Shark numbers decline sharply

Published: Friday, January 17, 2003 at 6:01 a.m.
Last Modified: Friday, January 17, 2003 at 12:30 a.m.
Shark populations in the northwest Atlantic Ocean have plunged by more than half since scientists began keeping careful track in 1986, with species such as the hammerhead and the great white falling more than 75 percent, researchers said.

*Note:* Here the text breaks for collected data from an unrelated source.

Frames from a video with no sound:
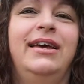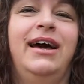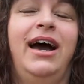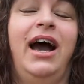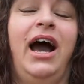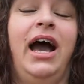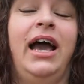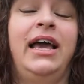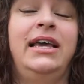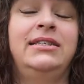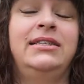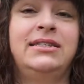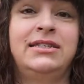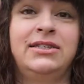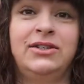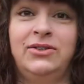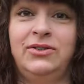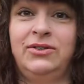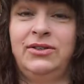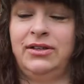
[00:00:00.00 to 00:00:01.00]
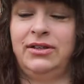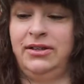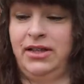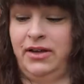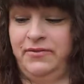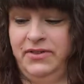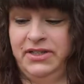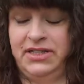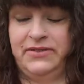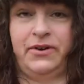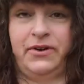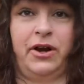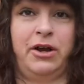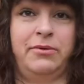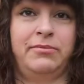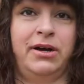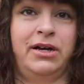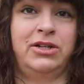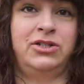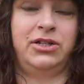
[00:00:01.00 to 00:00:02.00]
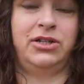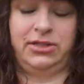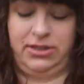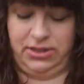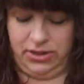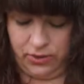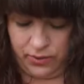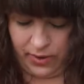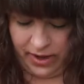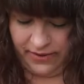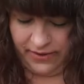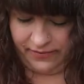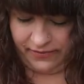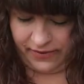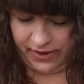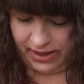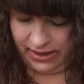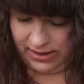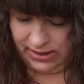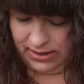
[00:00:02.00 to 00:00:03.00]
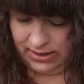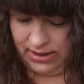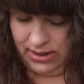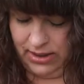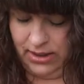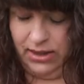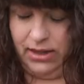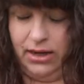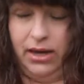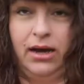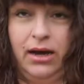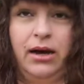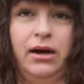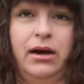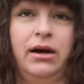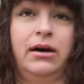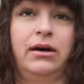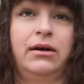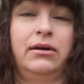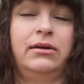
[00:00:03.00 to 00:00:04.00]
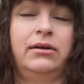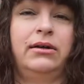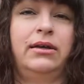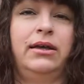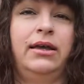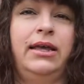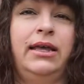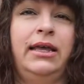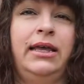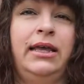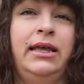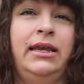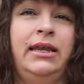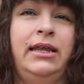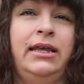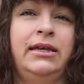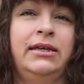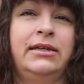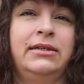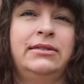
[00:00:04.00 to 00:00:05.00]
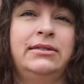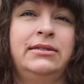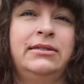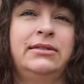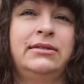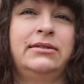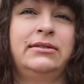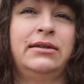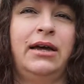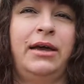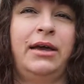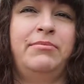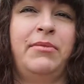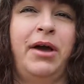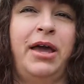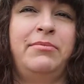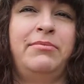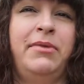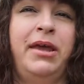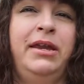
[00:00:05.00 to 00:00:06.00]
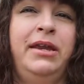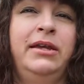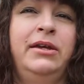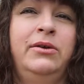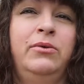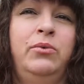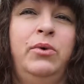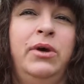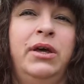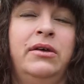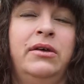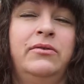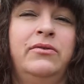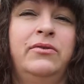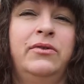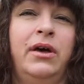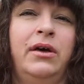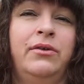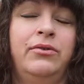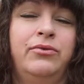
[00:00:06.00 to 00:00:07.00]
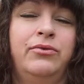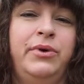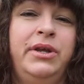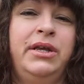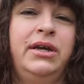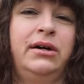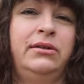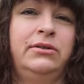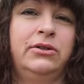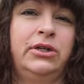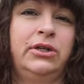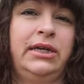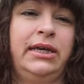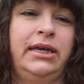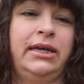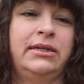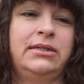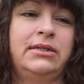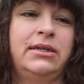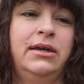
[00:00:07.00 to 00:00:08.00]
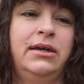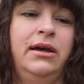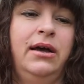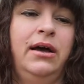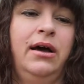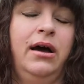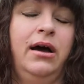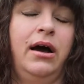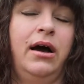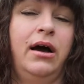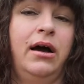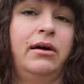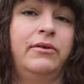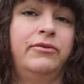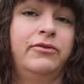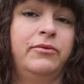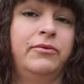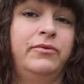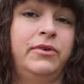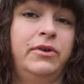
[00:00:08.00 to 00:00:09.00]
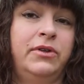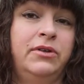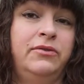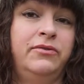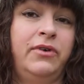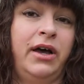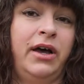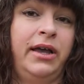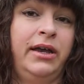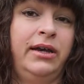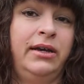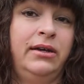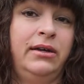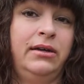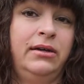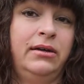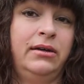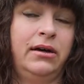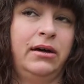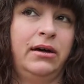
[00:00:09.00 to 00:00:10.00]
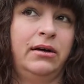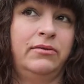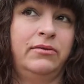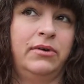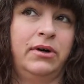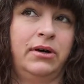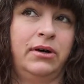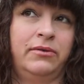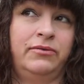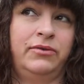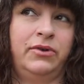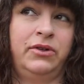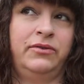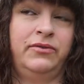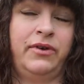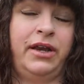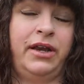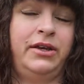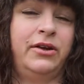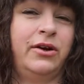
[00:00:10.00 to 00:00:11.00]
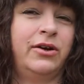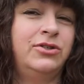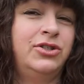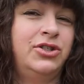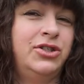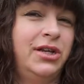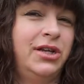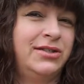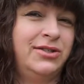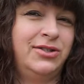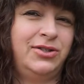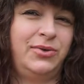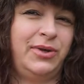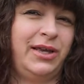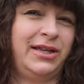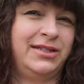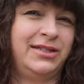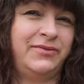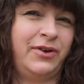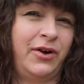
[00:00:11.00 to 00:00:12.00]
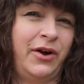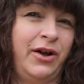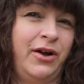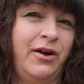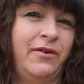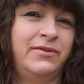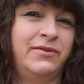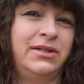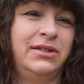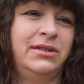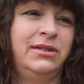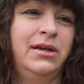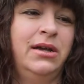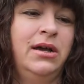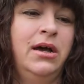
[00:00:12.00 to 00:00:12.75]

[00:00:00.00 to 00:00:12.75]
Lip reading: I still love this very much. It's a great fit. It is, I made it with a 3-color kit from Wollonvine, of Wollonvine yarns. She doesn't do kits very often,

Such an abrupt decline in the ocean's dominant hunters could substantially alter marine food chains in ways that are impossible to predict and might take decades to reverse, the researchers and other experts said.
The researchers, from Dalhousie University in Halifax, Nova Scotia, ascribed the drop to intensifying commercial and recreational fishing for sharks, which reproduce slowly compared with other oceanic fish. They are describing their findings today in the journal Science.
The Dalhousie researchers, led by Julia K. Baum, a doctoral candidate at the university, said similar declines had probably occurred elsewhere and that "pervasive overfishing of these species may initiate major ecological changes."
They said there was no evidence that the decline was the result of any natural cycle.
Other biologists had reported declines in particular coastal areas, but several experts not involved in the new study said the research provided the first detailed overview of an oceanwide decline with broad implications.
The effects on other marine life, shark prey and other predators, remain unknown, but could last for generations, experts said.
"It's a giant experiment, and we're not just playing in the laboratory here," said Dr. Robert E. Hueter, the director of the Center for Shark Research at the Mote Marine Laboratory in Sarasota. "We're playing with the future of our marine food resources."